First, the obvious reason – you don’t want to go out with anyone who doesn’t want to go out with you.  It doesn’t make any sense, and even if you could go out with someone who doesn’t want to go out with you, it wouldn’t be fair to the other person to to you – you both deserve better.

Second, a partnership is a system of two.  Nothing is unilateral in a partnership.  If your partner “dumped” you, and you’re surprised, that means you’ve been ignoring signals and your partner has been colluding with you in not bringing you his honest feelings.  You’ve been in a conspiracy together to avoid something you both have to face – the organic reality of what you have, where your relationship really is.
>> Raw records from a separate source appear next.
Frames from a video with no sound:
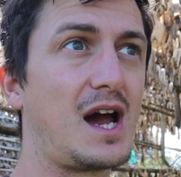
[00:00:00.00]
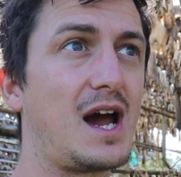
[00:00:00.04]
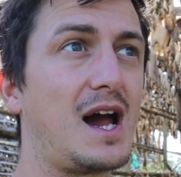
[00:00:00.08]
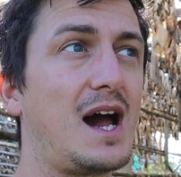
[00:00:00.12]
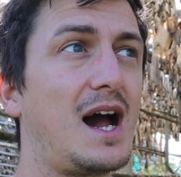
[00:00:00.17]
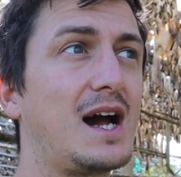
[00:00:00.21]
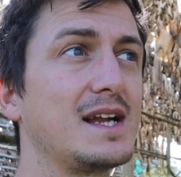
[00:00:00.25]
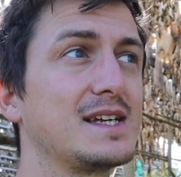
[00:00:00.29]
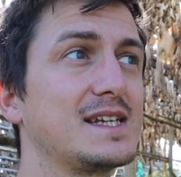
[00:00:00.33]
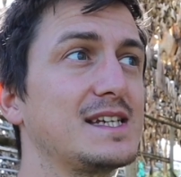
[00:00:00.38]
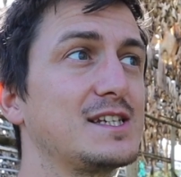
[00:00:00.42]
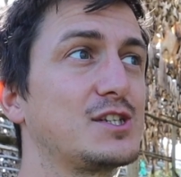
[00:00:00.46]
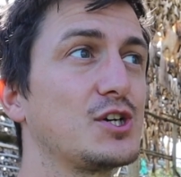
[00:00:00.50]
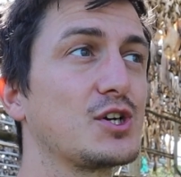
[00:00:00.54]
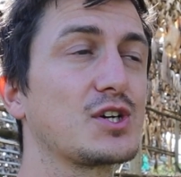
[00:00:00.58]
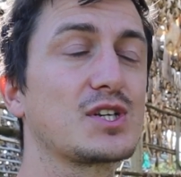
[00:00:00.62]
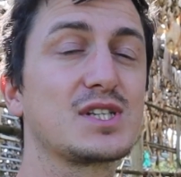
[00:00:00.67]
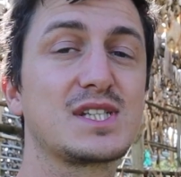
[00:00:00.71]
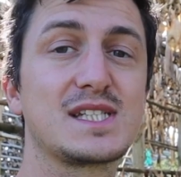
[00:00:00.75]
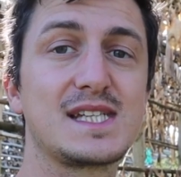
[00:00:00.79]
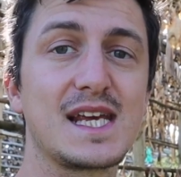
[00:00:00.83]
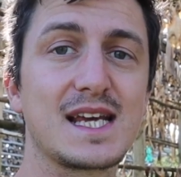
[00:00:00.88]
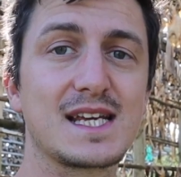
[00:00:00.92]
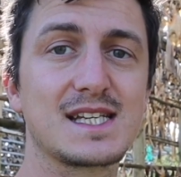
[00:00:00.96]
and he took
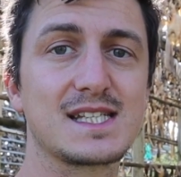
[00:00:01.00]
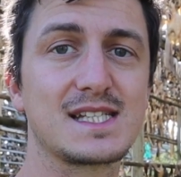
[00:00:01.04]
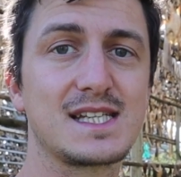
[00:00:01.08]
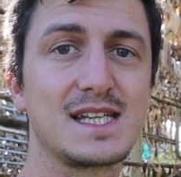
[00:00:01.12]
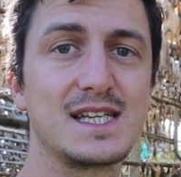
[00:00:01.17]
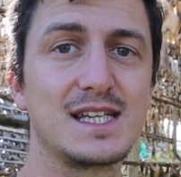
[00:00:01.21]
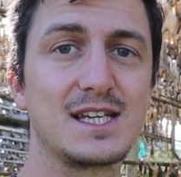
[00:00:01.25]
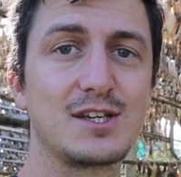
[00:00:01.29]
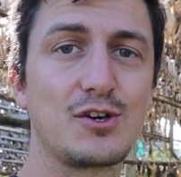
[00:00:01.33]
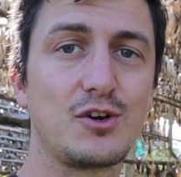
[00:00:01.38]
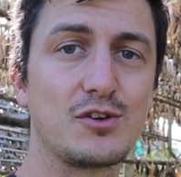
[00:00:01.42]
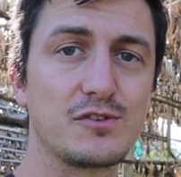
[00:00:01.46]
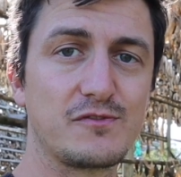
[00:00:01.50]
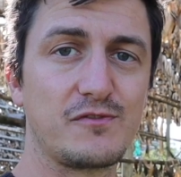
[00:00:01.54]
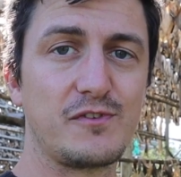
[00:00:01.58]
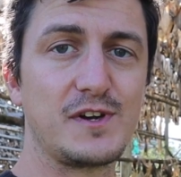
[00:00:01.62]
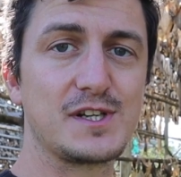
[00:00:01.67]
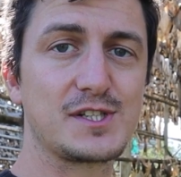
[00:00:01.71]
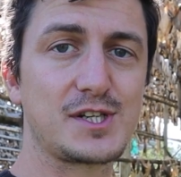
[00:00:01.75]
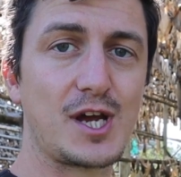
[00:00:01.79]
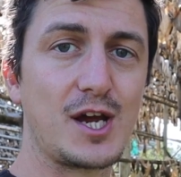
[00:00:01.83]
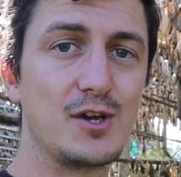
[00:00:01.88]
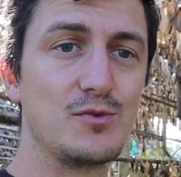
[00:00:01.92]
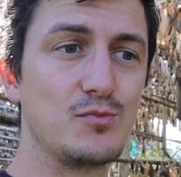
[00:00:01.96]
60
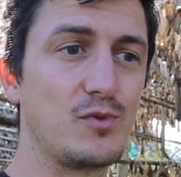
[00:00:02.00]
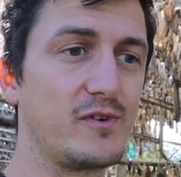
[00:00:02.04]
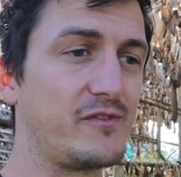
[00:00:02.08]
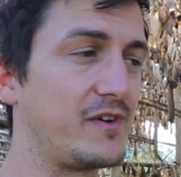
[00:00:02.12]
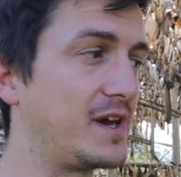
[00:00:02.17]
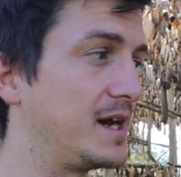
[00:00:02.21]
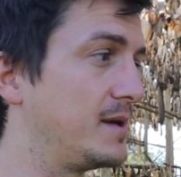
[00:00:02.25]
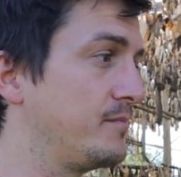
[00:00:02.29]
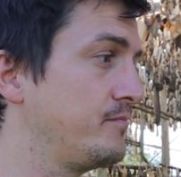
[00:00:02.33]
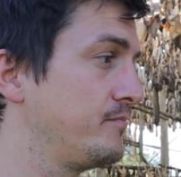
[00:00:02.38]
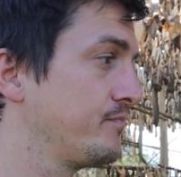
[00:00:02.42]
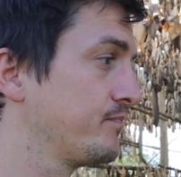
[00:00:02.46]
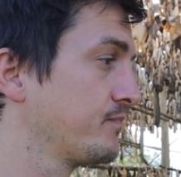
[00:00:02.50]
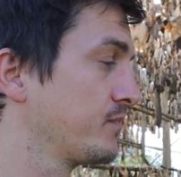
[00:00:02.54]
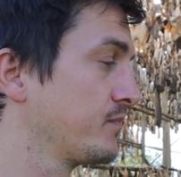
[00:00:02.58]
codfish home with him,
Why do people do this?  Because they are acting like children – regressing, under stress, into the child they still are inside and relating to their partner the way a child relates to a parent instead of as an equal, another adult.

A partnership must have balance – the balance that comes from two whole people – not two half-people – coming together to share a walk down the path of life.  You share a common goal – that shining city far away down the path – and you choose to walk there together, and to enjoy one another’s company along the way.
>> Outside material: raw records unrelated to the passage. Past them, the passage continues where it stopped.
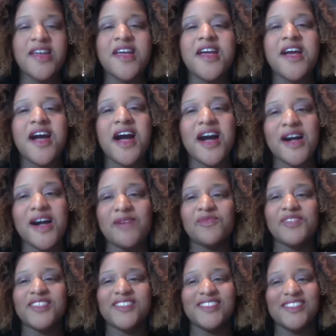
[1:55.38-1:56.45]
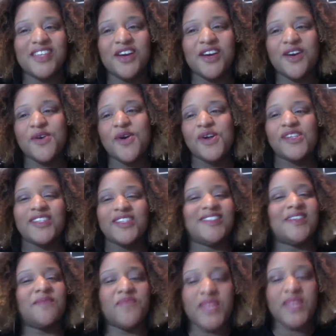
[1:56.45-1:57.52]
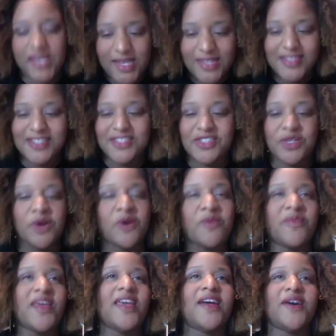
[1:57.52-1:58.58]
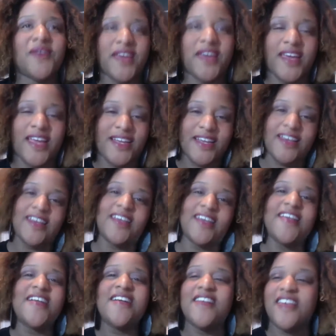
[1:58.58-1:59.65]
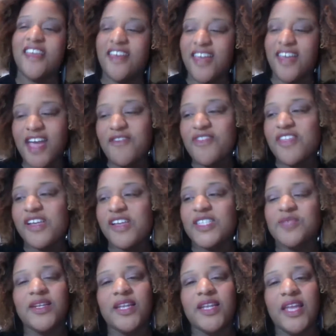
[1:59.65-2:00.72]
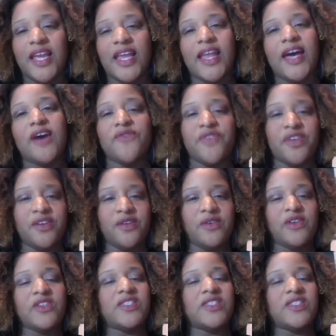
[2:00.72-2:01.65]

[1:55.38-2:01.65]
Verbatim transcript: And so something just told me, okay, look, everything has been laid out for you. You just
To exist in a successful partnership, you must first learn to love yourself.  A child cannot love himself because he doesn’t know himself – he looks to his parent to tell him who he is, that he is good, that he is worthy of love.  If a child is rejected, he feels he has failed in his evolutionary mission to survive by pleasing his parent, and so he places the fault within himself and concludes he must be bad, unloveable.  But an adult is different – he is self-sufficient, and he can be his own parent – tell himself he is worthy of love.

We all wear a price tag around our neck – and we assign the price.  That price tag shouldn’t say “best offer accepted” – it should say “one millions dollars.”  Otherwise you will be giving yourself away for too low a price to someone who doesn’t deserve you.
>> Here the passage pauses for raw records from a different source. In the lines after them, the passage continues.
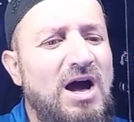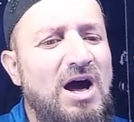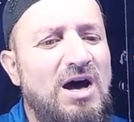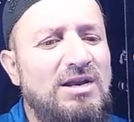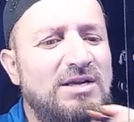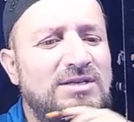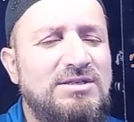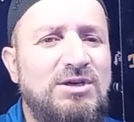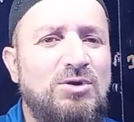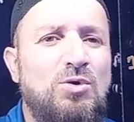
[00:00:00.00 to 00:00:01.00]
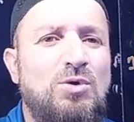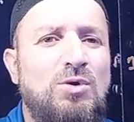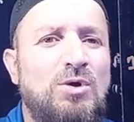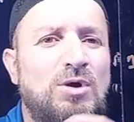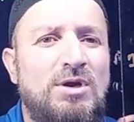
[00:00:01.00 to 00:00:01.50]
R is 0,
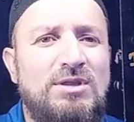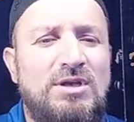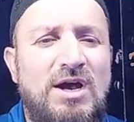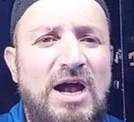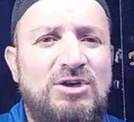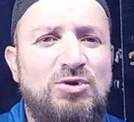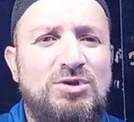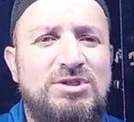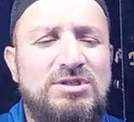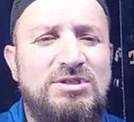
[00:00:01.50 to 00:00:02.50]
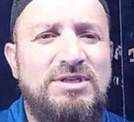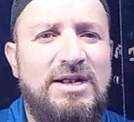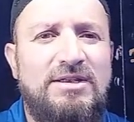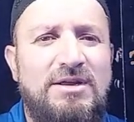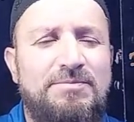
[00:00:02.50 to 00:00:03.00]
the guy should
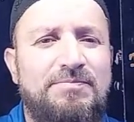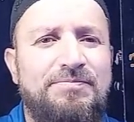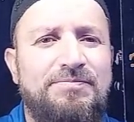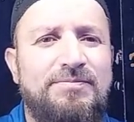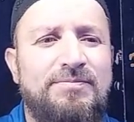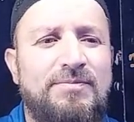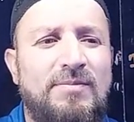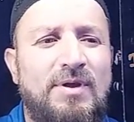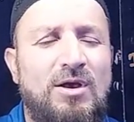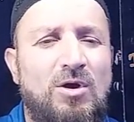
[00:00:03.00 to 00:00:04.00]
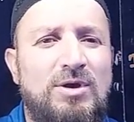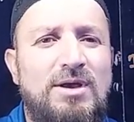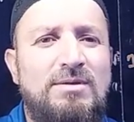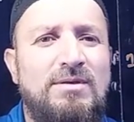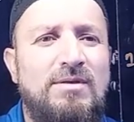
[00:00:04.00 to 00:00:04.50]
set.
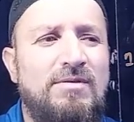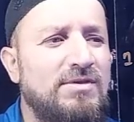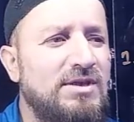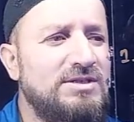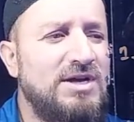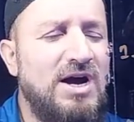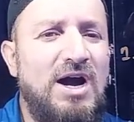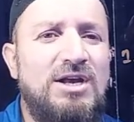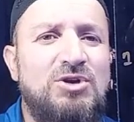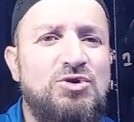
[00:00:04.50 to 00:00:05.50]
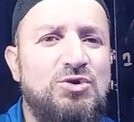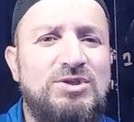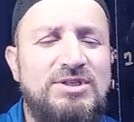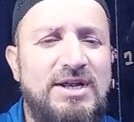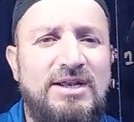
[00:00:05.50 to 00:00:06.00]
Okay? This guy should
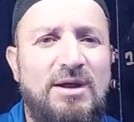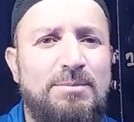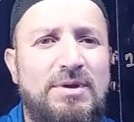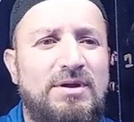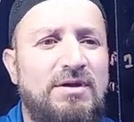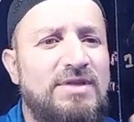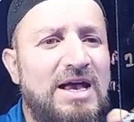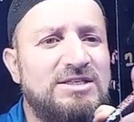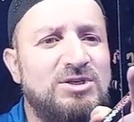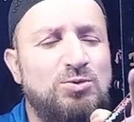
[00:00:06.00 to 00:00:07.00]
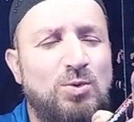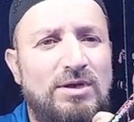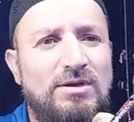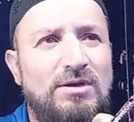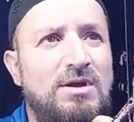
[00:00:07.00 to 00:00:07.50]
set up if the S is
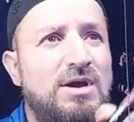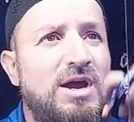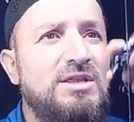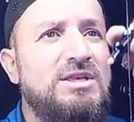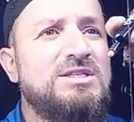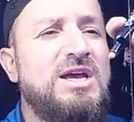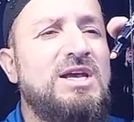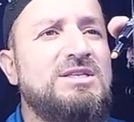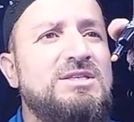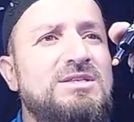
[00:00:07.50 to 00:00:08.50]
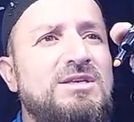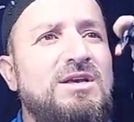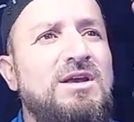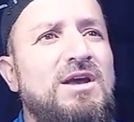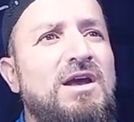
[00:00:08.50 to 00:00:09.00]
1. In this case,
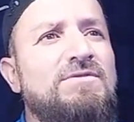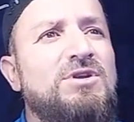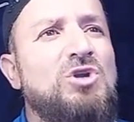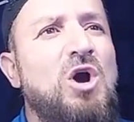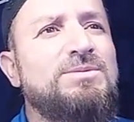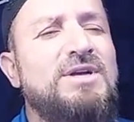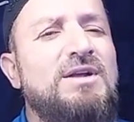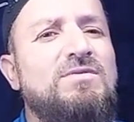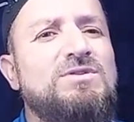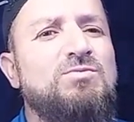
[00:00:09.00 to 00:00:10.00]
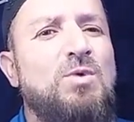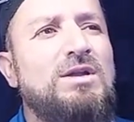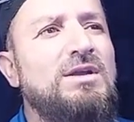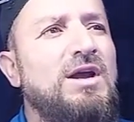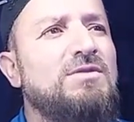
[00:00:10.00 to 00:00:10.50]
if the top side was
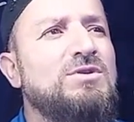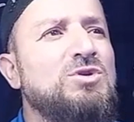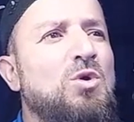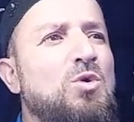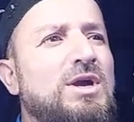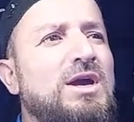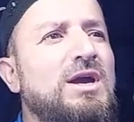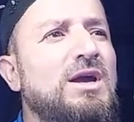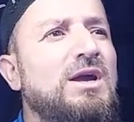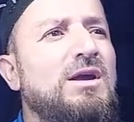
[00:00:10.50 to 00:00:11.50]
1, it was okay,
That’s why you need to love yourself in order to parent yourself.  And you need to parent yourself in order to separate from the child and become an adult.

You must be an adult in order to join forces with another adult and share experience together, as equal partners.

An equal partner in a balanced relationship cannot “dump” another equal partner.  That would violate the laws of physics.

So no – my patient wasn’t “dumped.”  No one ever gets dumped.  You just find out you have some work to do on yourself before you enter another relationship.

Most of that work is learning to love the child you once were – and still are.